Exercise data Start Marker

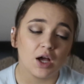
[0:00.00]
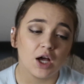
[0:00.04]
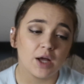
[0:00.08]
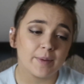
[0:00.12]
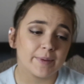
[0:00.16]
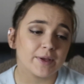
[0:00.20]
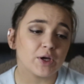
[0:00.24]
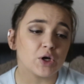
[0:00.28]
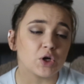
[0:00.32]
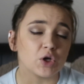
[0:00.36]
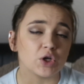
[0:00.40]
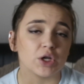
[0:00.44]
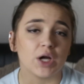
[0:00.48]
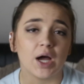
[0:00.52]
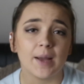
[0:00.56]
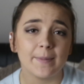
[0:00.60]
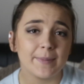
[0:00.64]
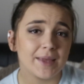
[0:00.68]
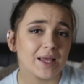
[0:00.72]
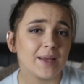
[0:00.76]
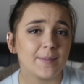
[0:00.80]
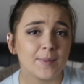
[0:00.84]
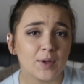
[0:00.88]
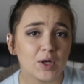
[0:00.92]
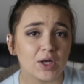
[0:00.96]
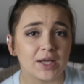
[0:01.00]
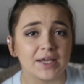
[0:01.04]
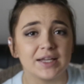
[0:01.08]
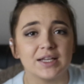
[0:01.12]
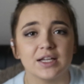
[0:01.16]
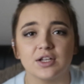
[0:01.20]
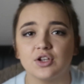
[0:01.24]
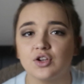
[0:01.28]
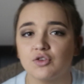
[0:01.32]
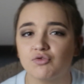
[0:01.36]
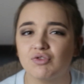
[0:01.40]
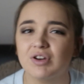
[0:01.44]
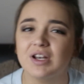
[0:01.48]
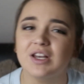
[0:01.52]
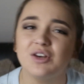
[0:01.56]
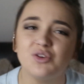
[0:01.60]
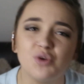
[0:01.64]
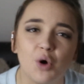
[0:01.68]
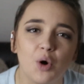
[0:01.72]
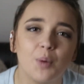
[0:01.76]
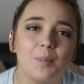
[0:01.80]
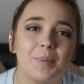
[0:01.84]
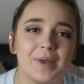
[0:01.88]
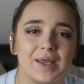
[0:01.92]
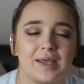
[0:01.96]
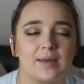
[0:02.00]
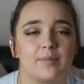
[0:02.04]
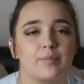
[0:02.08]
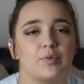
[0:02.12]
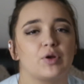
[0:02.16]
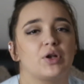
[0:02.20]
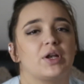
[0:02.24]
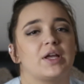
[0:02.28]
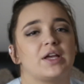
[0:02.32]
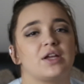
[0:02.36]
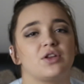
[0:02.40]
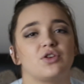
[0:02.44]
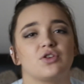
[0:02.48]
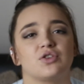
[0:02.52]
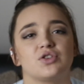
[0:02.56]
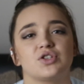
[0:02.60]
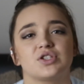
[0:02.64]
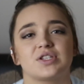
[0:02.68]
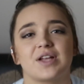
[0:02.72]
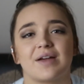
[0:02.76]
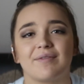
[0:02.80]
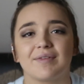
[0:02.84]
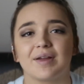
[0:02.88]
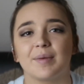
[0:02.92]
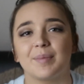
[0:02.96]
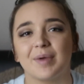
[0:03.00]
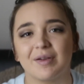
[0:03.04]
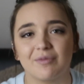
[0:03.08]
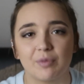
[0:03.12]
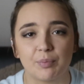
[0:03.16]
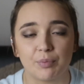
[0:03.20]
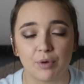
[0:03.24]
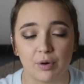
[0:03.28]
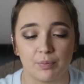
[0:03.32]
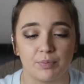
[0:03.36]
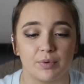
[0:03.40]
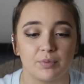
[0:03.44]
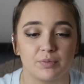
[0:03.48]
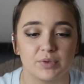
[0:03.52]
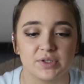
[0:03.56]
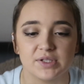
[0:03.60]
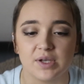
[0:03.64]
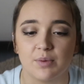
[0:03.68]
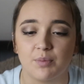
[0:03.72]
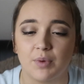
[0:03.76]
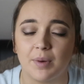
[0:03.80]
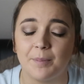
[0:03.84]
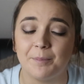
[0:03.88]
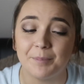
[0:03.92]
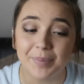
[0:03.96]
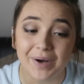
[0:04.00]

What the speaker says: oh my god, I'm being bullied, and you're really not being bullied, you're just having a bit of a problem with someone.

Exercise data End Marker

→ Exercise:
Your task is to repeat the records exactly. Images do not belong in the copy.

→ Answer to this problem:
[0:00.00]
[0:00.04]
[0:00.08]
[0:00.12]
[0:00.16]
[0:00.20]
[0:00.24]
[0:00.28]
[0:00.32]
[0:00.36]
[0:00.40]
[0:00.44]
[0:00.48]
[0:00.52]
[0:00.56]
[0:00.60]
[0:00.64]
[0:00.68]
[0:00.72]
[0:00.76]
[0:00.80]
[0:00.84]
[0:00.88]
[0:00.92]
[0:00.96]
[0:01.00]
[0:01.04]
[0:01.08]
[0:01.12]
[0:01.16]
[0:01.20]
[0:01.24]
[0:01.28]
[0:01.32]
[0:01.36]
[0:01.40]
[0:01.44]
[0:01.48]
[0:01.52]
[0:01.56]
[0:01.60]
[0:01.64]
[0:01.68]
[0:01.72]
[0:01.76]
[0:01.80]
[0:01.84]
[0:01.88]
[0:01.92]
[0:01.96]
[0:02.00]
[0:02.04]
[0:02.08]
[0:02.12]
[0:02.16]
[0:02.20]
[0:02.24]
[0:02.28]
[0:02.32]
[0:02.36]
[0:02.40]
[0:02.44]
[0:02.48]
[0:02.52]
[0:02.56]
[0:02.60]
[0:02.64]
[0:02.68]
[0:02.72]
[0:02.76]
[0:02.80]
[0:02.84]
[0:02.88]
[0:02.92]
[0:02.96]
[0:03.00]
[0:03.04]
[0:03.08]
[0:03.12]
[0:03.16]
[0:03.20]
[0:03.24]
[0:03.28]
[0:03.32]
[0:03.36]
[0:03.40]
[0:03.44]
[0:03.48]
[0:03.52]
[0:03.56]
[0:03.60]
[0:03.64]
[0:03.68]
[0:03.72]
[0:03.76]
[0:03.80]
[0:03.84]
[0:03.88]
[0:03.92]
[0:03.96]
[0:04.00]

What the speaker says: oh my god, I'm being bullied, and you're really not being bullied, you're just having a bit of a problem with someone.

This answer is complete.